"It isn't a question of shifting the responsibility, Montague," he said, dropping the bullying weapon to take up another. "The loan was made in my absence. Perhaps you may say that I went away purposely to give you the chance of making it, but, if you do, nobody will believe you. When it comes down to the matter of authorization, it is simply your word against mine—and mine goes. Don't you see what you've done? As the matter stands now, you have let yourself in for a criminal indictment, if the bank directors choose to push it. You have taken the bank's money to bolster up a failing concern in which you are a stockholder. Go to any lawyer in Lawrenceville—the best one you can find—and he'll tell you exactly where you stand."

While the big clock over the vault entrance was slowly ticking off a full half-minute the young man whose future had become so suddenly and so threateningly involved neither moved nor spoke, but his silence was no measure of the turmoil of conflicting emotions and passions that were rending him. When he looked up, the passions, passions which had hitherto been mere names to him, were still under control, but to his dismay his restraining hold upon them seemed to be growing momentarily less certain.

"I may not prove quite the easy mark that your plan seems to prefigure, Mr. Dunham," he returned at length, trying to say it calmly. "But assuming that I am all that you have been counting upon, and that you will carry out your threat and take the matter into the courts, what is the alternative? Just what are you expecting me to do?"

"Now you are talking more like a grown man," was the president's crusty admission. "You are in a pretty bad boat, Montague, and that is why I sent for you to-night. It didn't seem safe to waste any time if you were to be helped out. Of course, there will be a called meeting of the bank board to-morrow, and it will all come out. With the best will in the world to do you a good turn, I shan't be able to stand between you and trouble."

"Well?" said the younger man, still holding the new and utterly incomprehensible passions in check.

"You can see how it will be. If I can say to the directors that you have already resigned—and if you are not where they can too easily lay hands on you—they may not care to push the charge against you.
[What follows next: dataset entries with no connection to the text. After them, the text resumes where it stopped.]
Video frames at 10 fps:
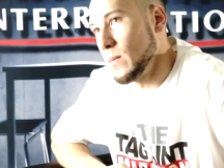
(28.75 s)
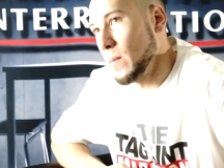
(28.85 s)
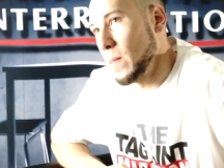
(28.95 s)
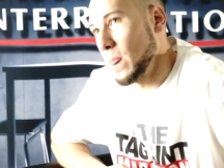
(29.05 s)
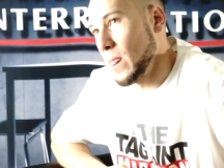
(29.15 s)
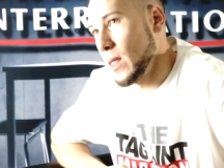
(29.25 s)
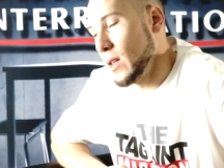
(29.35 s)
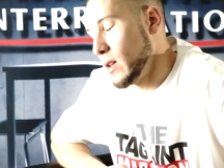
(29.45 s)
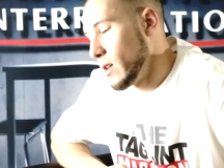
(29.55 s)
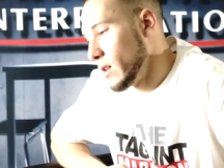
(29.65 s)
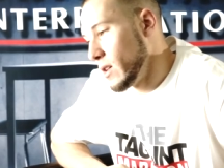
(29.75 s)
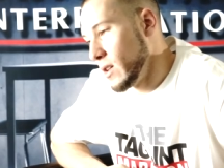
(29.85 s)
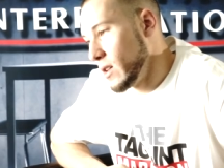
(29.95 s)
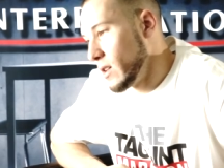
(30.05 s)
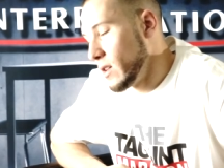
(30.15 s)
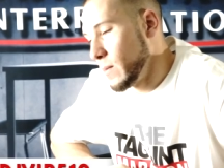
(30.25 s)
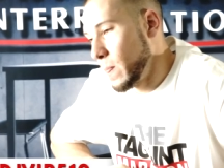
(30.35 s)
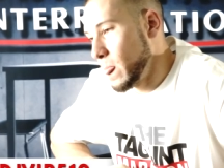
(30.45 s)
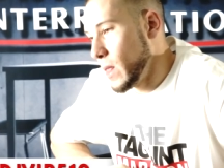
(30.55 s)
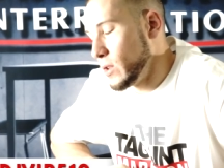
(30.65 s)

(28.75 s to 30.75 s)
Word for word: VIP man, DJ VIP.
There is a train west at ten o'clock. If I were in your place, I should pack a couple of suitcases and take it. That is the only safe thing for you to do. If you need any ready money——"
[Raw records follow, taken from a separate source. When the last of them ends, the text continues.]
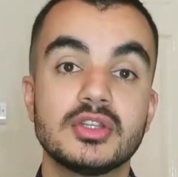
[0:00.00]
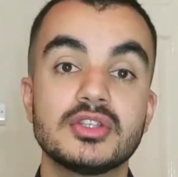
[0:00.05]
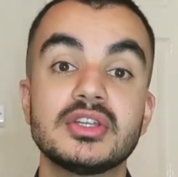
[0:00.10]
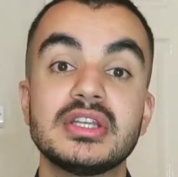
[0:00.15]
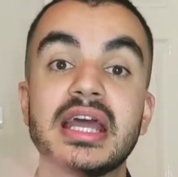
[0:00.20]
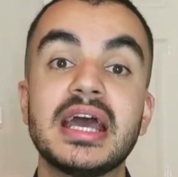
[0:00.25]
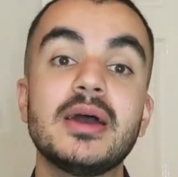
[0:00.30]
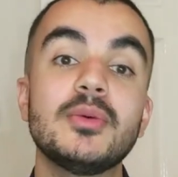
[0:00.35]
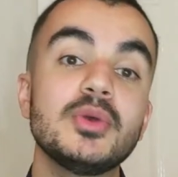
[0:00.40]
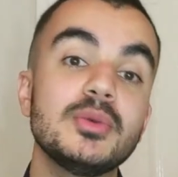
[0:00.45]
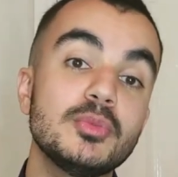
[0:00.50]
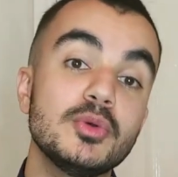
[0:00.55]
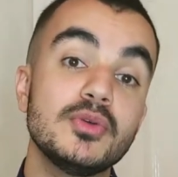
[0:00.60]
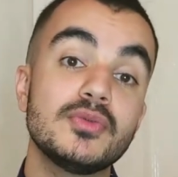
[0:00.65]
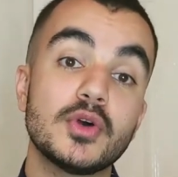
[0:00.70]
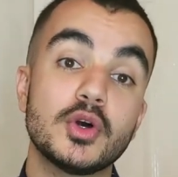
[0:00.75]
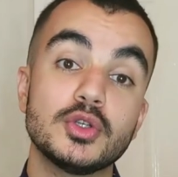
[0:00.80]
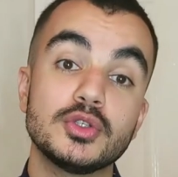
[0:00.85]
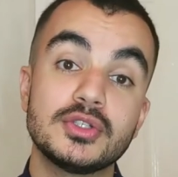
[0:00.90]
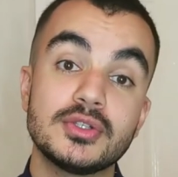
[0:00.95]
So now we
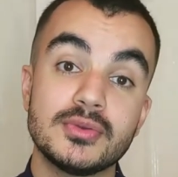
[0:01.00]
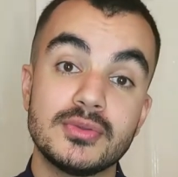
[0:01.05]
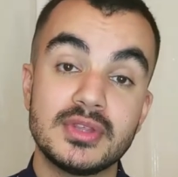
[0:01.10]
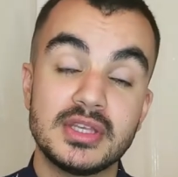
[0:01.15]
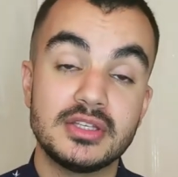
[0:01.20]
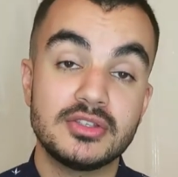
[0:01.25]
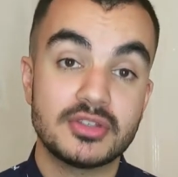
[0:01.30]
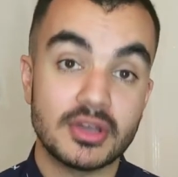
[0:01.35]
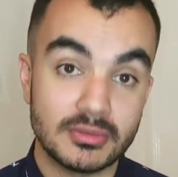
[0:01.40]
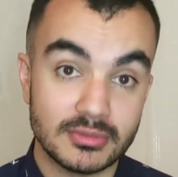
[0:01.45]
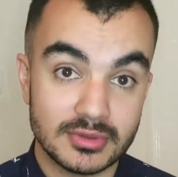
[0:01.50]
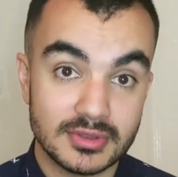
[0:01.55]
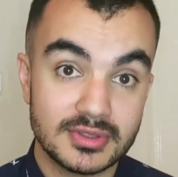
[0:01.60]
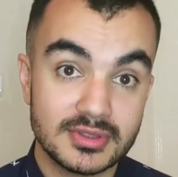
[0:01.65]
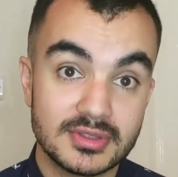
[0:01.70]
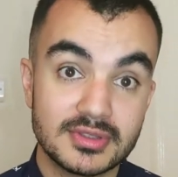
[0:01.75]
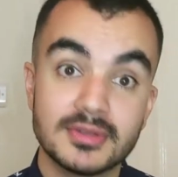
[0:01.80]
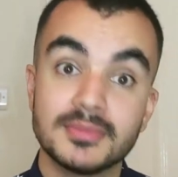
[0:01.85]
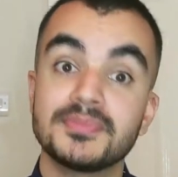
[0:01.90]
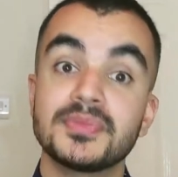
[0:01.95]
move on to the
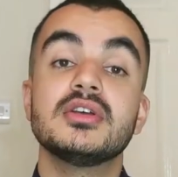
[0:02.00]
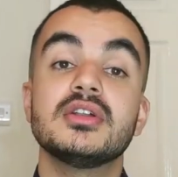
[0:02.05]
don'ts.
It was at this point that J. Montague Smith rose up out of the stenographer's chair and buttoned his coat.

"'If I need any ready money,'" he repeated slowly, advancing a step toward the president's desk. "That is where you gave yourself away, Mr. Dunham. You authorized that loan, and you meant to authorize it. More than that, you did it because you were willing to use the bank's money to put Carter Westfall in the hole so deep that he could never climb out. Now, it seems, you are willing to bribe the only dangerous witness. I don't need money badly enough to sell my good name for it. I shall stay right here in Lawrenceville and fight it out with you!"

The president turned abruptly to his desk and his hand sought the row of electric bell-pushes. With a finger resting upon the one marked "police," he said: "There isn't any room for argument, Montague. You can have one more minute in which to change your mind. If you stay, you'll begin your fight from the inside of the county jail."

Now, as we have seen, there had been nothing in John Montague Smith's well-ordered quarter century of boyhood, youth, and business manhood to tell him how to cope with the crude and savage emergency which he was confronting. But in the granted minute of respite something within him, a thing as primitive and elemental as the crisis with which it was called upon to grapple, shook itself awake. At the peremptory bidding of the newly aroused underman, he stepped quickly across the intervening space and stood under the shaded desk light within arm's reach of the man in the big swing-chair.